◆ **TASK STATEMENT**: The task calls for the line containing "[0:02.40-0:03.20]" and all later lines, through the end of the entries below, to be set down exactly and without pictures.

◇ ◇ ◇ ◇ ◇

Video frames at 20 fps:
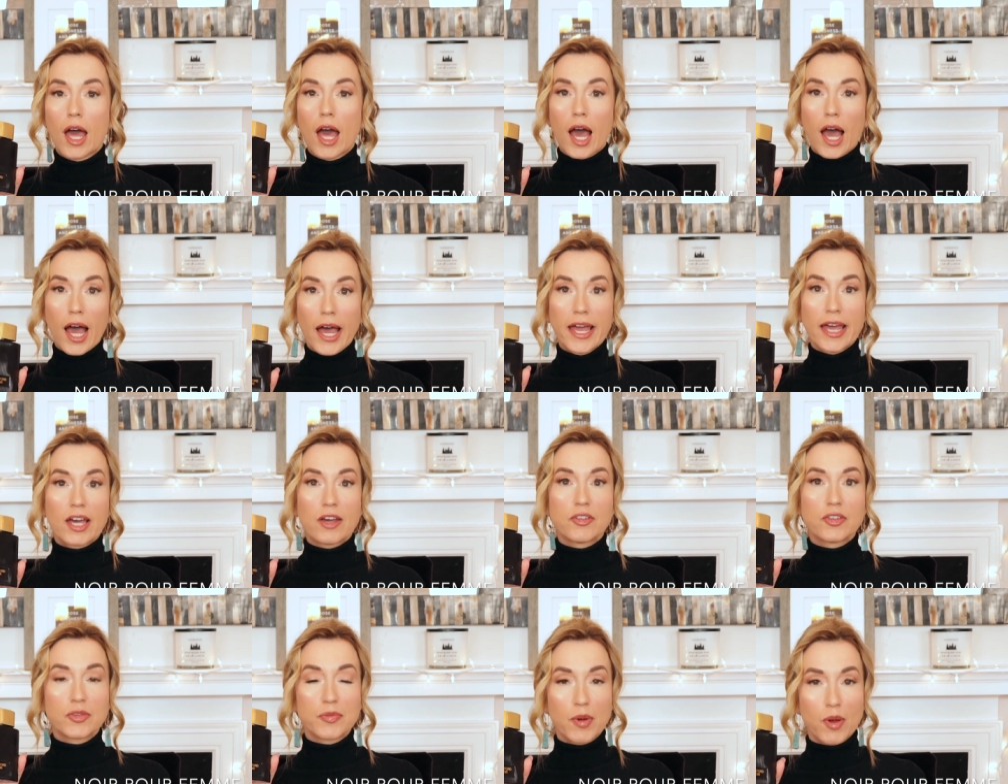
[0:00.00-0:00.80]
I
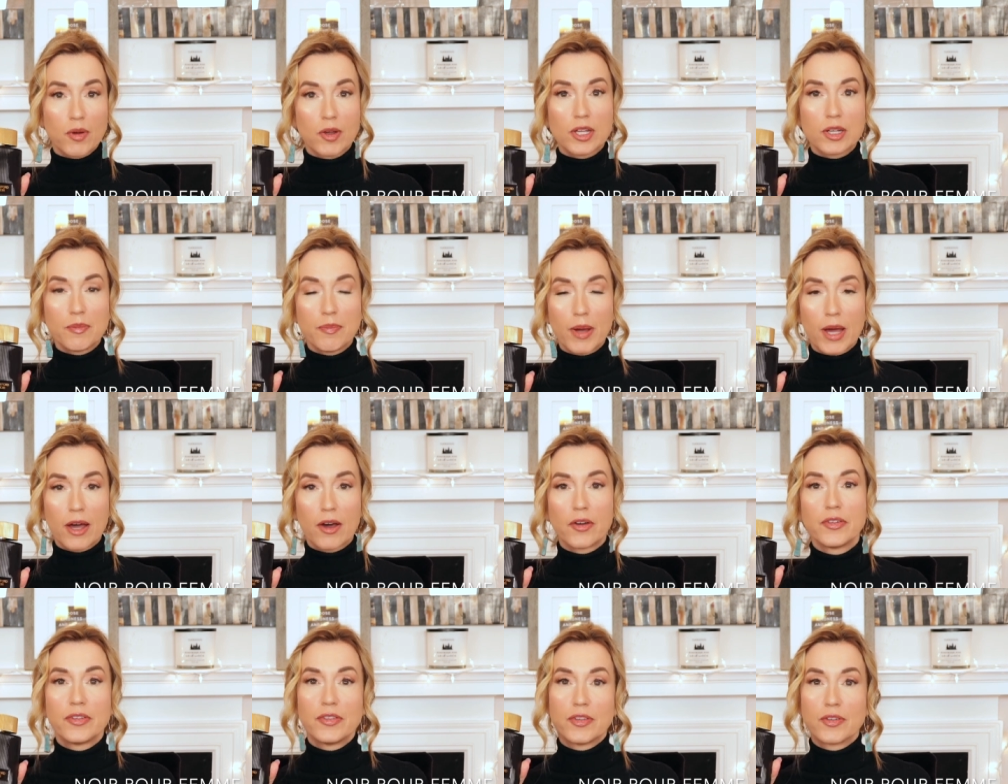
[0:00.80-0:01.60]
have spoken
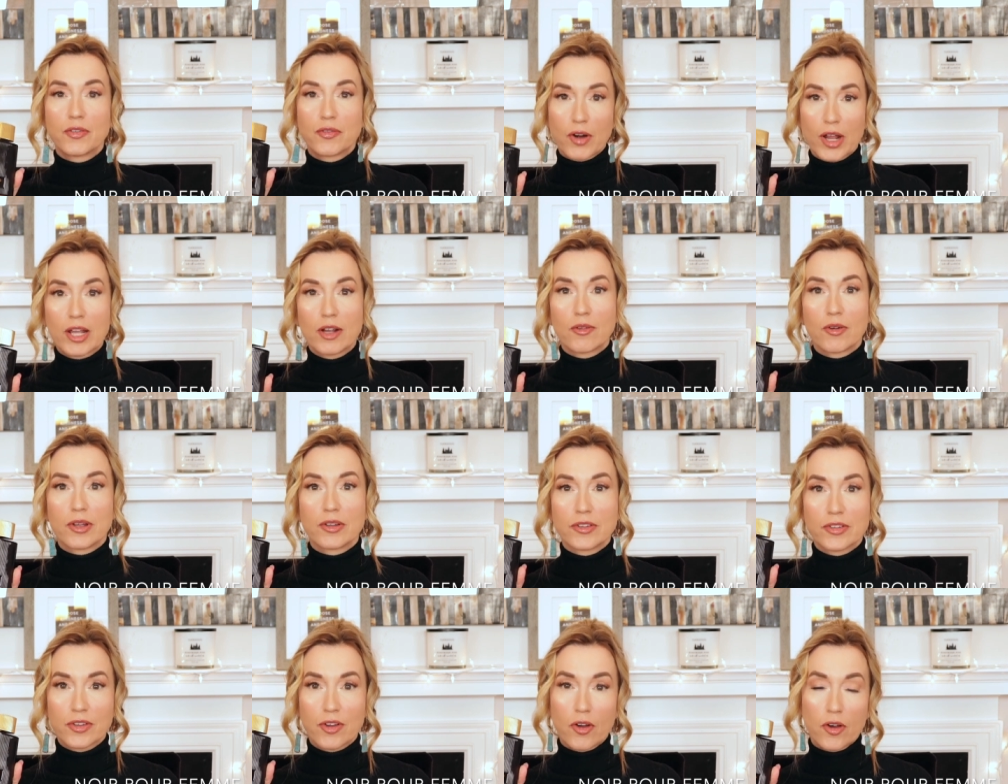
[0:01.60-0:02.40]
about the
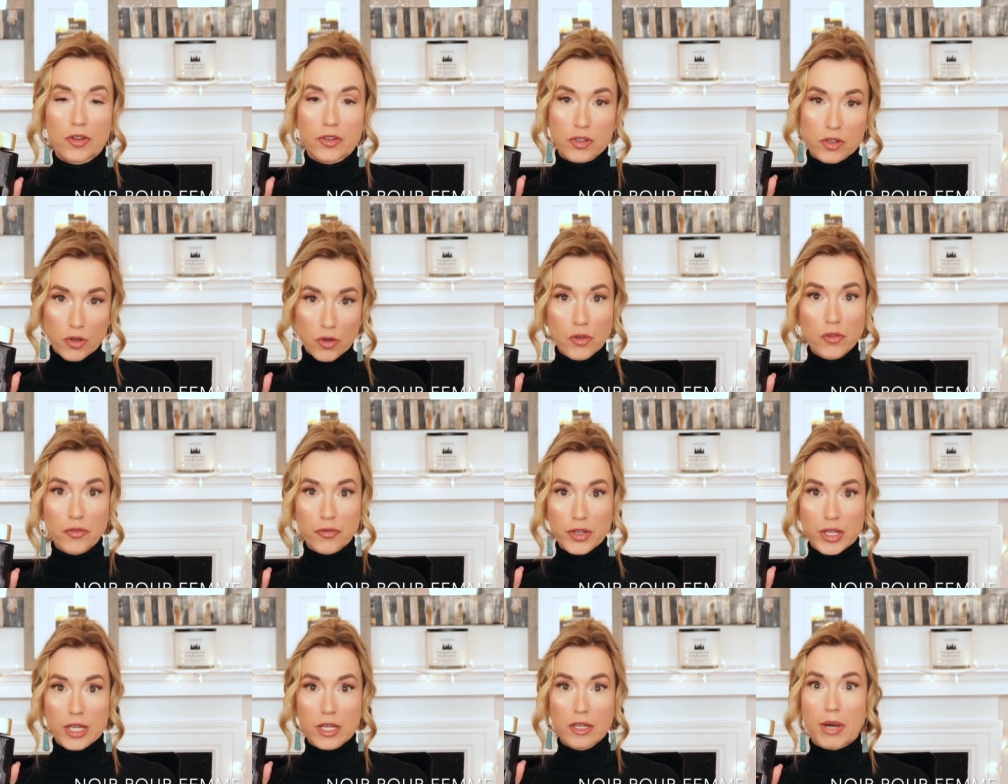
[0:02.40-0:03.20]
fragrance called
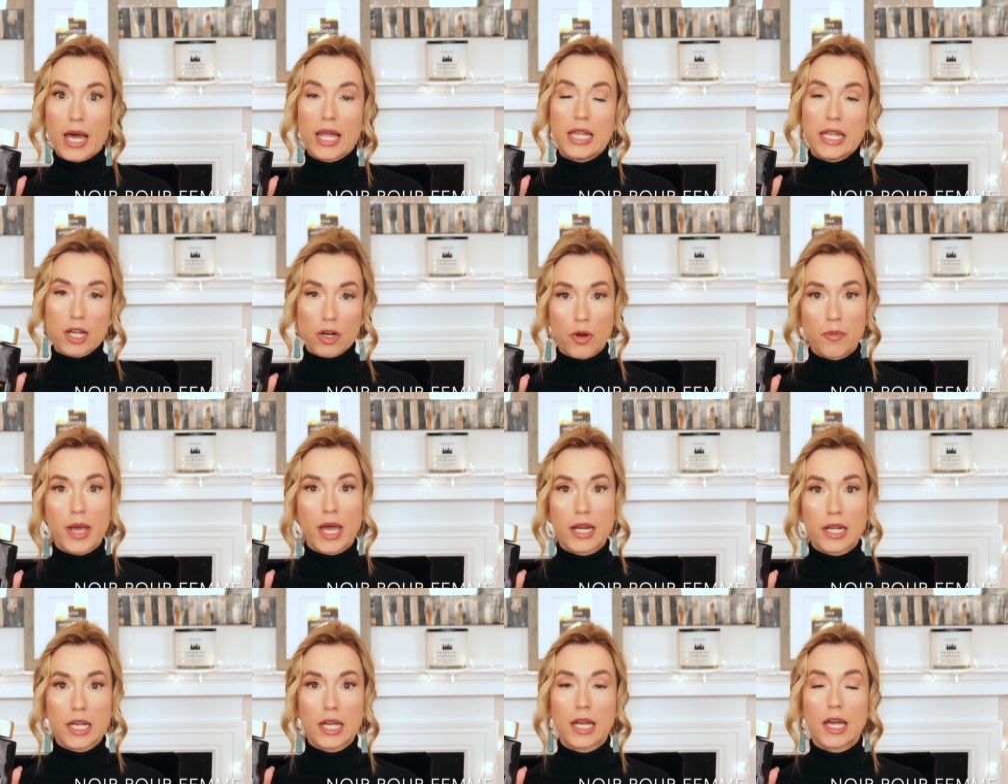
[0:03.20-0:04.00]
Kulfi by
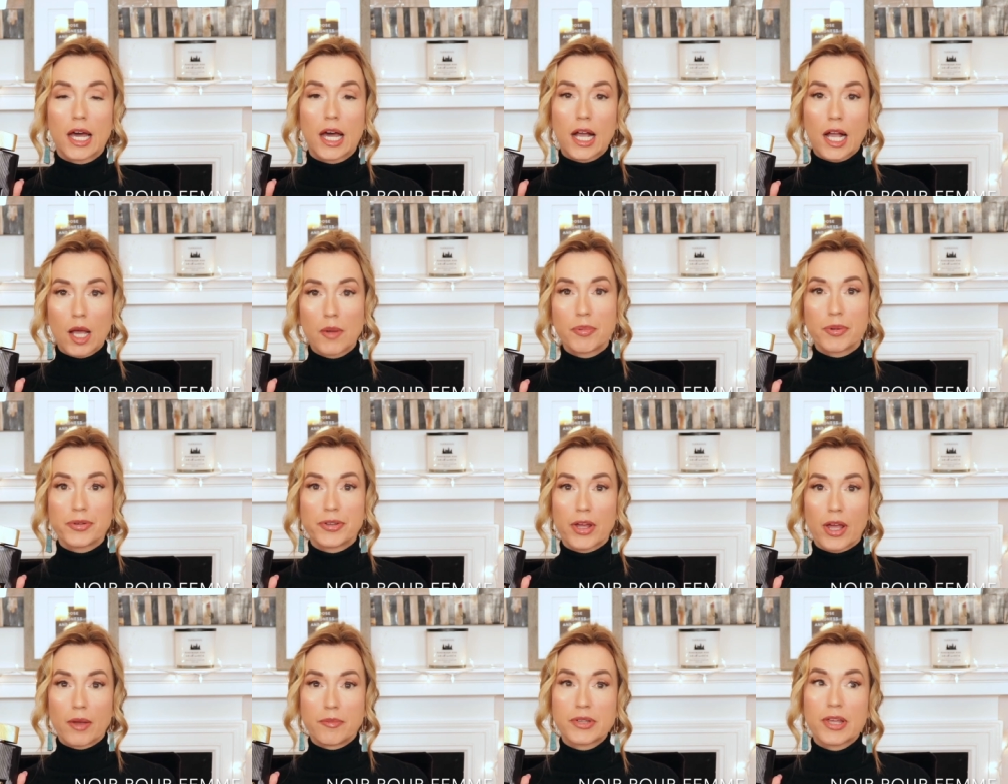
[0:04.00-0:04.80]
Laromatica a couple
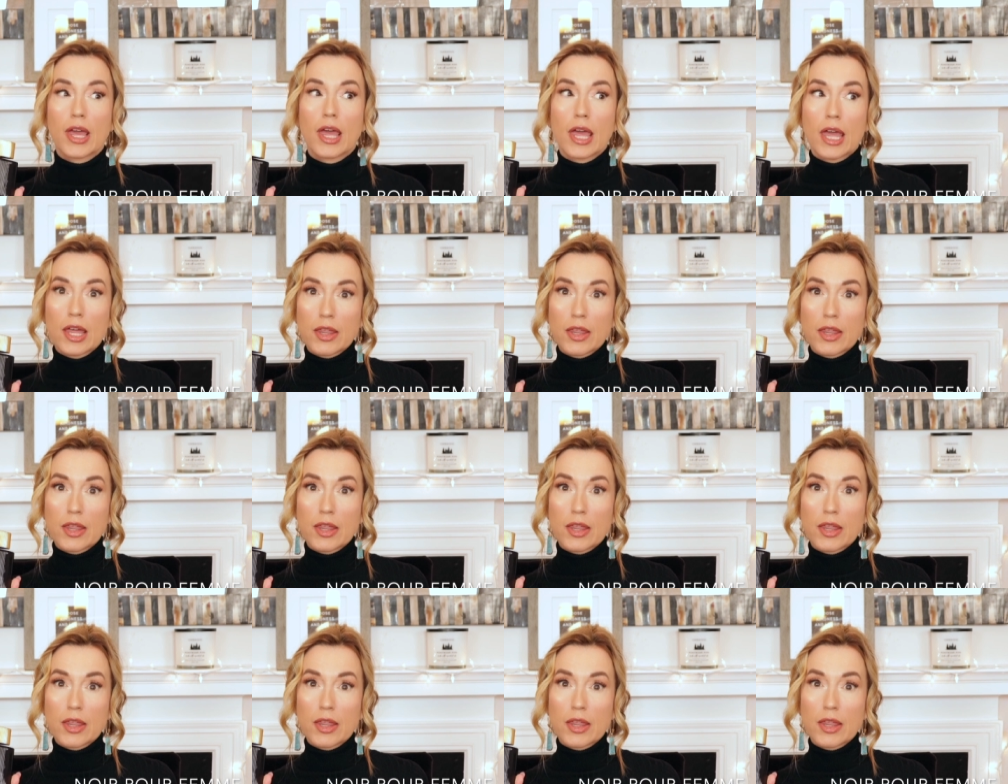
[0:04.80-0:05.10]
times.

◇ ◇ ◇ ◇ ◇

◆ **EXERCISE SOLUTION**:
[0:02.40-0:03.20]
fragrance called
[0:03.20-0:04.00]
Kulfi by
[0:04.00-0:04.80]
Laromatica a couple
[0:04.80-0:05.10]
times.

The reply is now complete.